The Three D's of Being a Dad

Posted by: , February 1, 2010 in 10:07 am


outnumbered24 The Three D's of Being a DadSometimes being a Dad is dangerous. Sometimes it’s delightful. Other times, it’s delicious.

Dangerous

On Saturday night, I got slugged in the face by a bedazzled purse filled with Chucky Cheese Tokens. Yep that’s right. My 7 year old filled her purse with about 50 gold tokens and tossed it, in all of it’s glittery glory, right at my mug. She was standing about a foot away. It was like a prison beating. She might has well have packed a pillow case full of soda cans and pummeled me in my sleep. The worst part. No remorse. She claimed it was an accident. She said the purse slipped out of her hand. Like a cold hearted, blood thirsty, psychopath. When I regained consciousness, I sent her to her room for a time out.

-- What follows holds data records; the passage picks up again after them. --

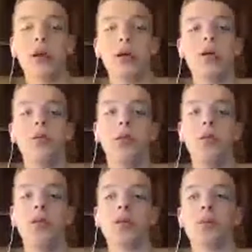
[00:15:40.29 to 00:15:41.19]
So
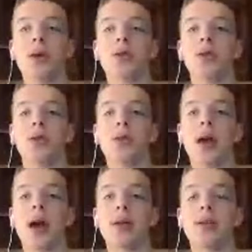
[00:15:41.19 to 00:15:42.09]
just make sure
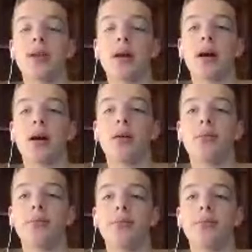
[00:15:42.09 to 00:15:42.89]
that that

Of course, I blame Chucky Cheese. Rat bastard.

Delightful

Over the weekend, I filled in for my wife and drove the Sunday School carpool. There are two other children in addition to my 7 year old daughter. A boy and two girls. Together they form the Kid Axis of Evil.

I love them.

This is our 6 minute ride…

My daughter and her little lady friend are yacking it up in the backseat. They are talking about Chris Daughtry and the earthquake in Haiti. We stop to pick up the boy.

Out-Numbered – “Hey little man. What’s up?”

Boy – “Nothing.”

Out-Numbered – “You seem upset. What gives?”

Boy – “I’m very angry.”

Out-Numbered – “Angry? About what?”

Boy – “I’m upset with my brother. He’s teasing me and I don’t like the way it makes me feel.”

Out-Numbered – “That’s not cool. What is he teasing you about?”

Boy – “He teasing me because he gets to spend more time with our dog.”

Out-Numbered – “Oh, that’s not fair. Why don’t you tell him to stop teasing you?”

Boy – “I TRIED THAT ALREADY!!!”

Out-Numbered – “Whoa! Settle down pal. I’m not the enemy here.”

This is pretty much where I become useless. So I throw it out to the ladies.

Out-Numbered – “Ladies! We have a question for you.”

Daughter – “What?”

Out-Numbered – “What should you do if someone is teasing you and they won’t stop?”

Daughter – “We should know! We learned this in Brownies.

Girl- “That’s easy. You just ignore them and walk away.”

Out-Numbered – “That’s a fantastic suggestion.”

Boy – “I TRIED THAT!!! IT DOESN’T WORK!!! UGH!”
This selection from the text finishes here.